Far cry 5 gives the opposite experience. You get railroaded into missions, but can do whatever you want to during them.
While getting pushed into missions is a bit irritating, the open gameplay and drop in co op made it one of the most fun games out there. Finding ways to break missions with my friends turned into the real objective of the game.
One portion, you have to scale a mountain while dodging sniper fire to kill a cult leader at the top, and I spent 15 minutes slowly making my way up to him. As I finally get to the top, before I could make the kill, a friend dropped in and crashed a fighter jet into him, completing the mission.
Seems like a solid place for me to plug Deadbolt to anyone that hasn’t played it. It’s made by the risk of rain guys with Chris christodoulou making another iconic soundtrack.
It plays a bit like if hotline Miami was a stealth sidescroller, using fluid motion to get in, kill the enemies, and get out as quickly and smoothly ad possible.
Everyone should give it a try, it’s one I consistently ignore new games for.
Blasphemous was the first pixel game that jumped in my head for really outstanding art. Wild character design, and the kill animations are unique and brutal.
It’s like they saw what castlevania wanted to be and blew it out of the water.

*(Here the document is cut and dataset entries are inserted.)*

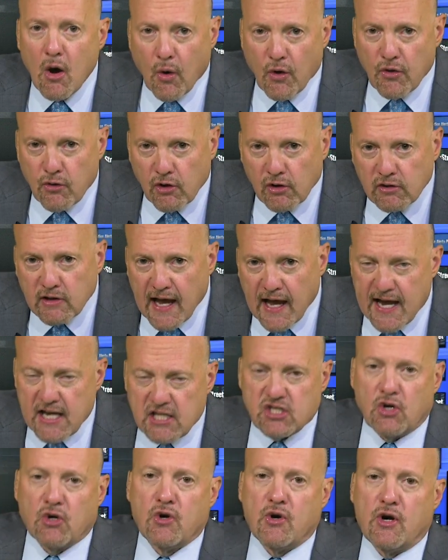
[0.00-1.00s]
on their
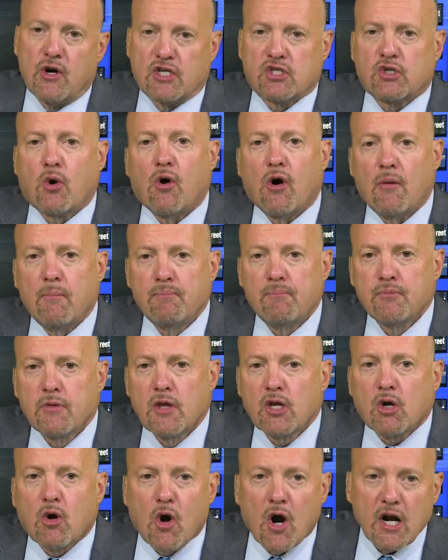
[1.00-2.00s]
last earnings call.
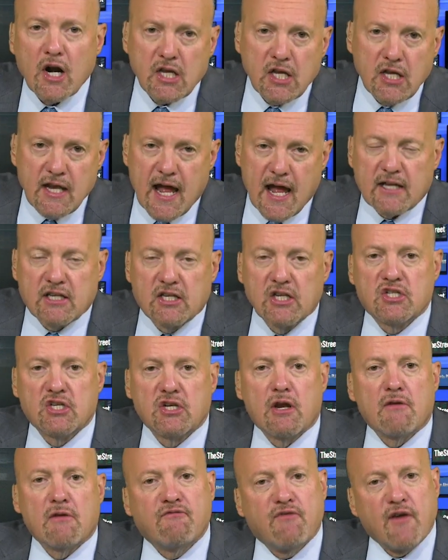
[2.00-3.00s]
Card Connect is an
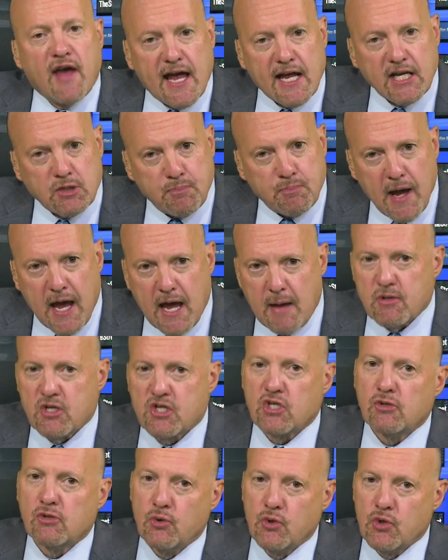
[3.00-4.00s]
advanced payment
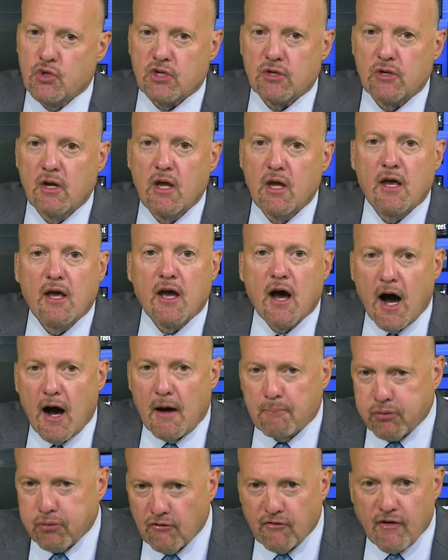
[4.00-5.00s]
solution
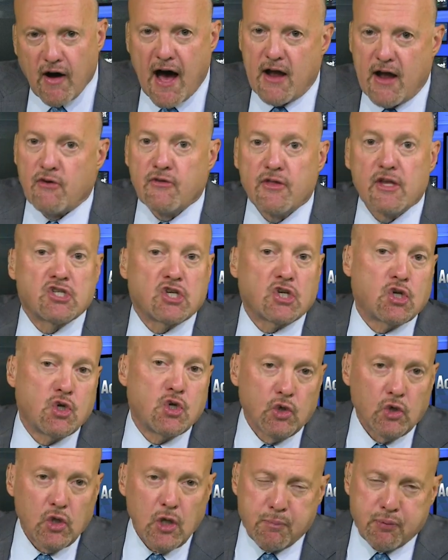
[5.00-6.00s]
provider that
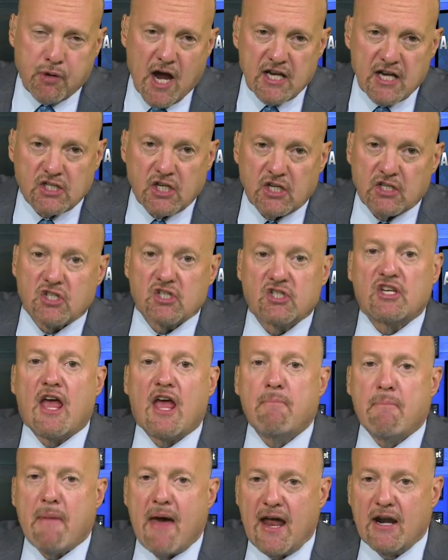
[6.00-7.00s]
securely processes
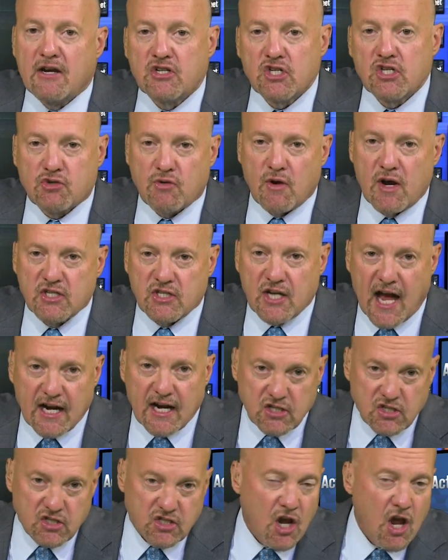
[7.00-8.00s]
and manages
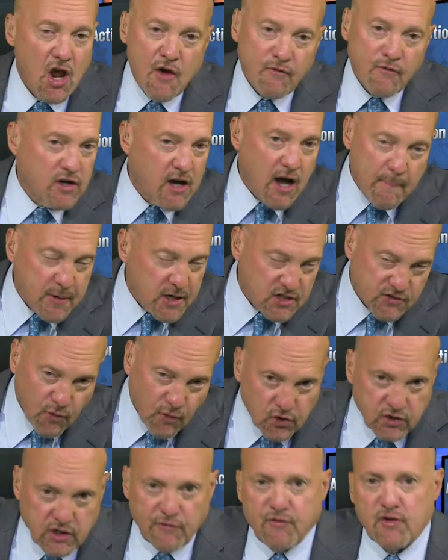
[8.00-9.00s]
transactions for companies of
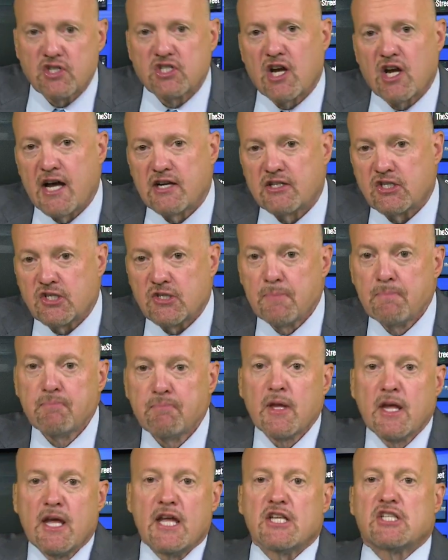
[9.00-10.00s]
all different sizes.
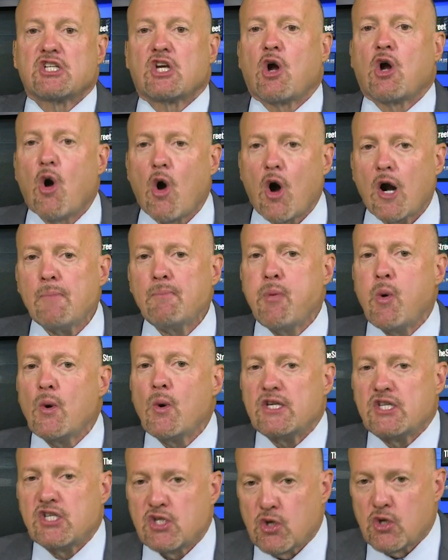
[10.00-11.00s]
Its
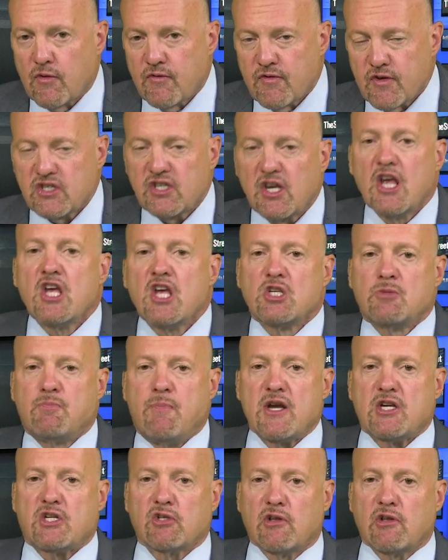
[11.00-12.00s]
CardPoint service
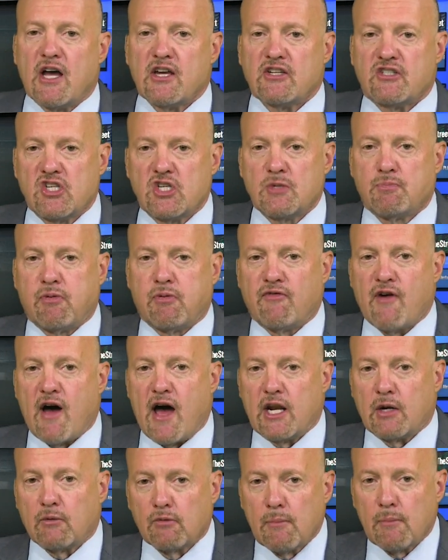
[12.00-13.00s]
specializes in
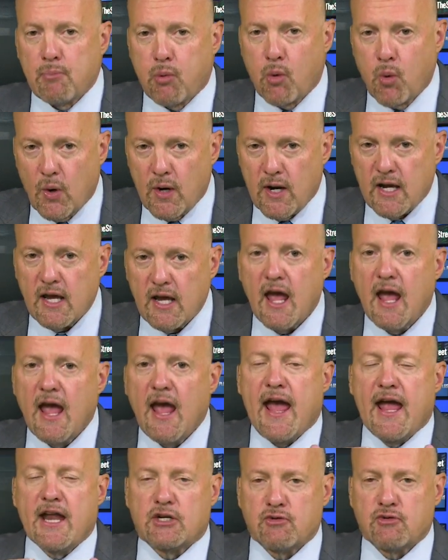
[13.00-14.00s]
providing reporting
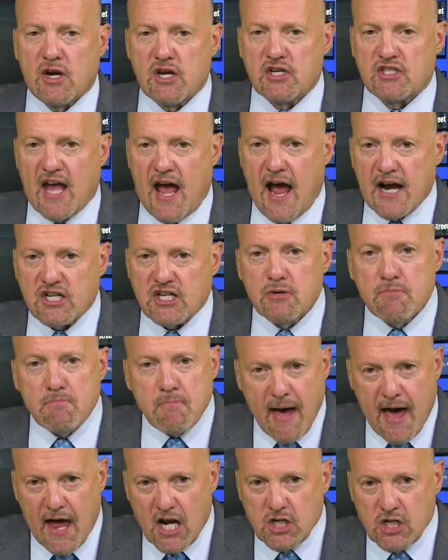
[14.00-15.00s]
and transaction
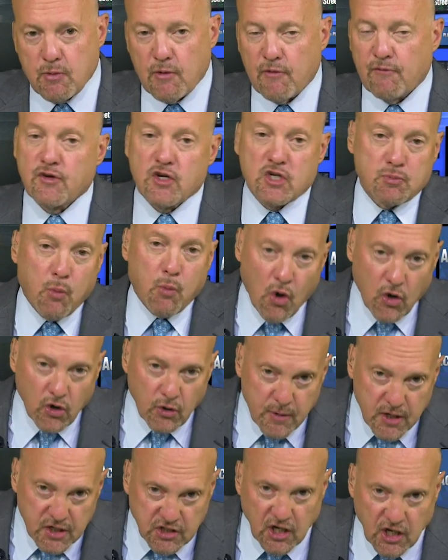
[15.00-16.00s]
management for small to
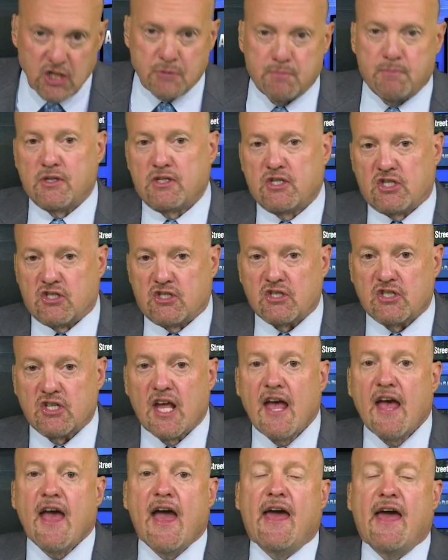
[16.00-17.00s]
mid-sized businesses.
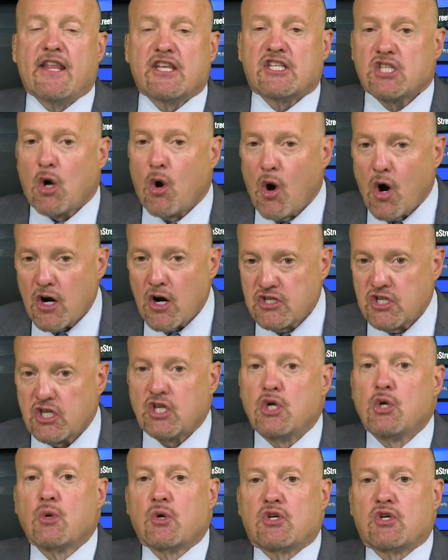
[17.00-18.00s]
And its Card
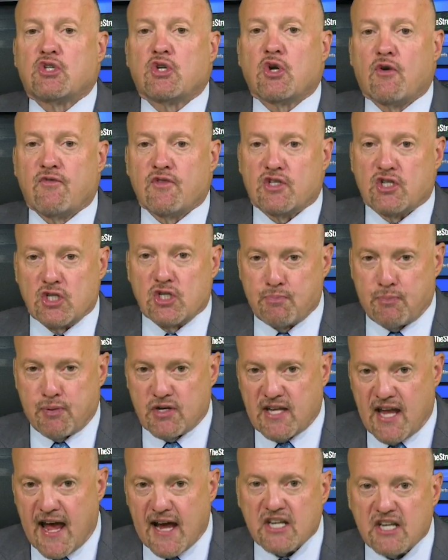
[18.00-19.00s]
Secure services
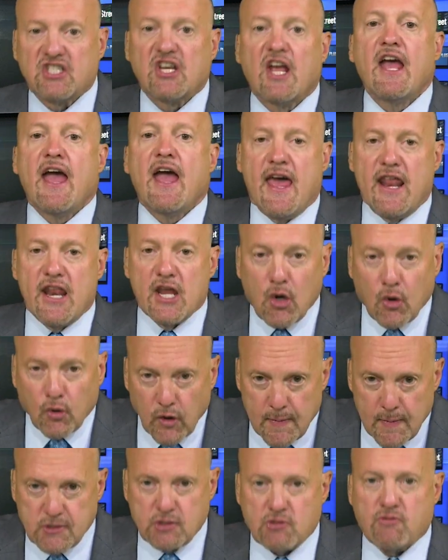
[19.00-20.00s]
protects and
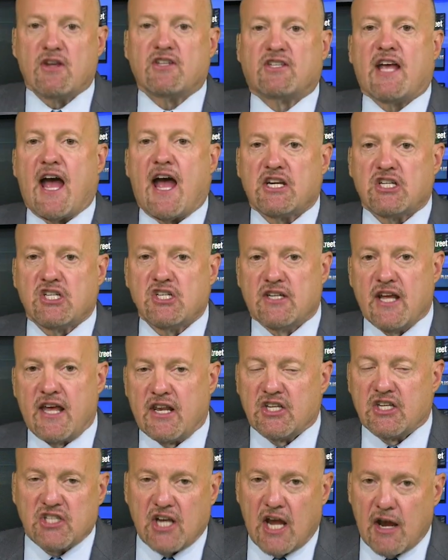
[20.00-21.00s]
encrypts transaction data
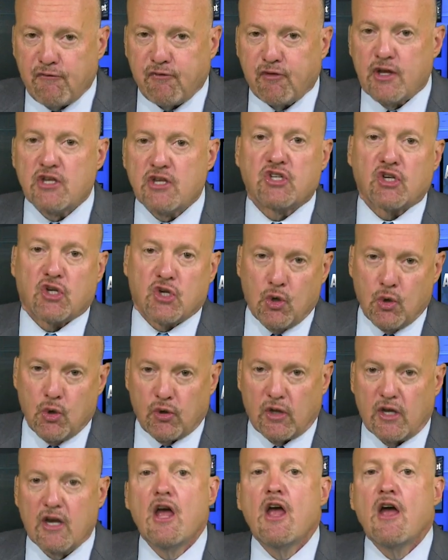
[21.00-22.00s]
safely and
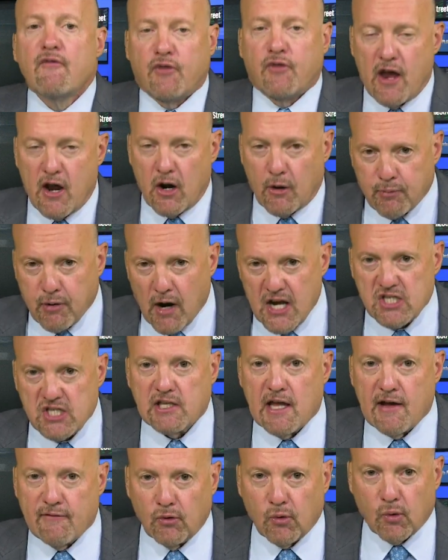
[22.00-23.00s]
securely for
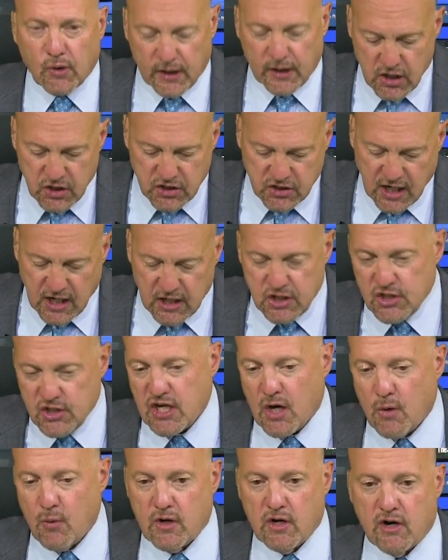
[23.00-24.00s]
enterprise-level organizations. I
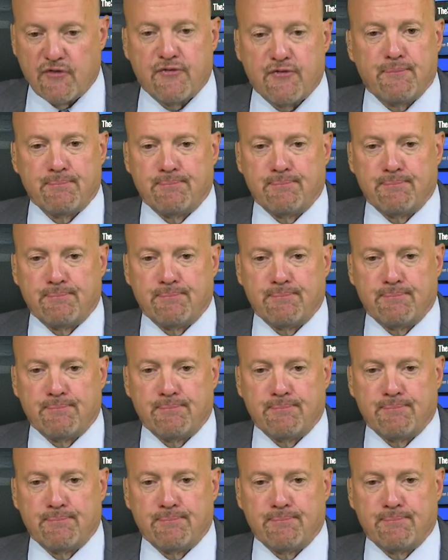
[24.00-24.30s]
wonder if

I’ve played most of the metroid games, and i know theres a ton of nostalgia for super metroid, but to this day nothing has matched the feeling of exploration and awe from Metroid Prime. Every place in the game was so radically different, and the ability to scan and learn about the environment was so unique, and exactly what i didn’t know i needed. Learning the lore and finding out what happened to the planet only by analyzing everything made the world feel like it had died, and it’s death was a tragedy. All the enemies you encounter are just local animals that don’t know better, or had been corrupted by pollution. That is, until about halfway through the game when you meet actually hostile, malicious intelligence, and the combat steps up exponentially.
It’s fantastic. I still remember being amazed at the fogging and raindrops showing up on the visor the first time you step off your ship on Talon IV. I had never seen graphocs so good, and such attention to detail, and the game was already 4 years old.
The only game i’ve ever played that felt similar was subnautica, and while it had the wonder, it lacked the melancholy and insane combat.